I could not have asked for a lovelier last evening on my visit to Harris. After I had finished my picnic tea, and communed with the cattle for a bit after my afternoon in the Uists, I drove back up the West Side. I stopped at the golf course to admire the clouds on top of Chaipaval:
The light below the lid of clouds was growing more intense:
I thought about going down onto Traigh Iar, but it was chilly, and besides which three photographers with tripods and huge zoom lenses appeared, which gave me an (admittedly feeble) excuse not to! I do love this beach, though. You can just see the standing stone on top of the hill. This is where the Clan MacLeod had their meeting place in former times.
I went on to Seilebost beach. You park your car near the school (sadly now closed, but it’s a campervan rental agency at the moment), and then walk across the machair and up across the dunes overlooking the beach.
I didn’t quite have the energy to climb down onto the beach itself, but enjoyed the view:
The sun was sinking ever lower:
I left and drove back towards Scalpay. As I climbed the steep brae past the Laxdale fishery, the colours in the sky were becoming quite dramatic:
A moment later I was rewarded with this:
I was grateful that there happened to be a safe place to pull over along there. So often on Harris the most marvellous sights greet one, but stopping safely to take a photo isn’t possible.
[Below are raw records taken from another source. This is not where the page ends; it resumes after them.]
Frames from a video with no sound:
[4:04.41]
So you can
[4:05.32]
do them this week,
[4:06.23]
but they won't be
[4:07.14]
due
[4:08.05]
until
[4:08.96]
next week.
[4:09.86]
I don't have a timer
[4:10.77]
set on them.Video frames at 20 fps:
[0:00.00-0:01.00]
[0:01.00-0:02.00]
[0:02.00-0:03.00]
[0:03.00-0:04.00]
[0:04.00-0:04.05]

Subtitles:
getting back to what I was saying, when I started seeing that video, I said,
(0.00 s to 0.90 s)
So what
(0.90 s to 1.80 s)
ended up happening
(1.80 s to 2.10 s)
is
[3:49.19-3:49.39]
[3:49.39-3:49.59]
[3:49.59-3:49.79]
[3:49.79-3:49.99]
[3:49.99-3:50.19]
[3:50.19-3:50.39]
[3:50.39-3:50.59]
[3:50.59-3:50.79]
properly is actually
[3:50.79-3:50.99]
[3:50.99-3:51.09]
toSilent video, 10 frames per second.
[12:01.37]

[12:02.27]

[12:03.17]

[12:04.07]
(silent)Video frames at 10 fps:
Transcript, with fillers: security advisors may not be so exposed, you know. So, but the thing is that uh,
As I crossed the Scalpay bridge, I saw what might well have been an eagle swooping around over the narrow kyle (strait).
The colours of the sky and the crepuscular rays just seemed to get more and more intense as I went along:
And then, the last colours fast receded from the cloud cover:
That evening, I went to Catriona’s house for a wee visit. As usual she served me several kinds of baked goods and cakes, as well as tea. She had a lovely peat fire going, and we sat knitting and talking. I felt so very privileged.
If you are wondering what a “wally dog” is, they are iconic porcelain dogs that many traditional Scottish houses have near the fireplace. “Wally” is a Scots word for porcelain. There was an interesting discussion of the word in the comments of my post on The Tenement House!
And so my three days in Harris were nearly at an end. I had been pretty busy, really, apart from my morning of reading and knitting on the first day. But they say “a change is as good as a rest” and besides, meeting up with dear friends was just as important to me as communing with the beautiful colours and landscapes of the Isle of Harris.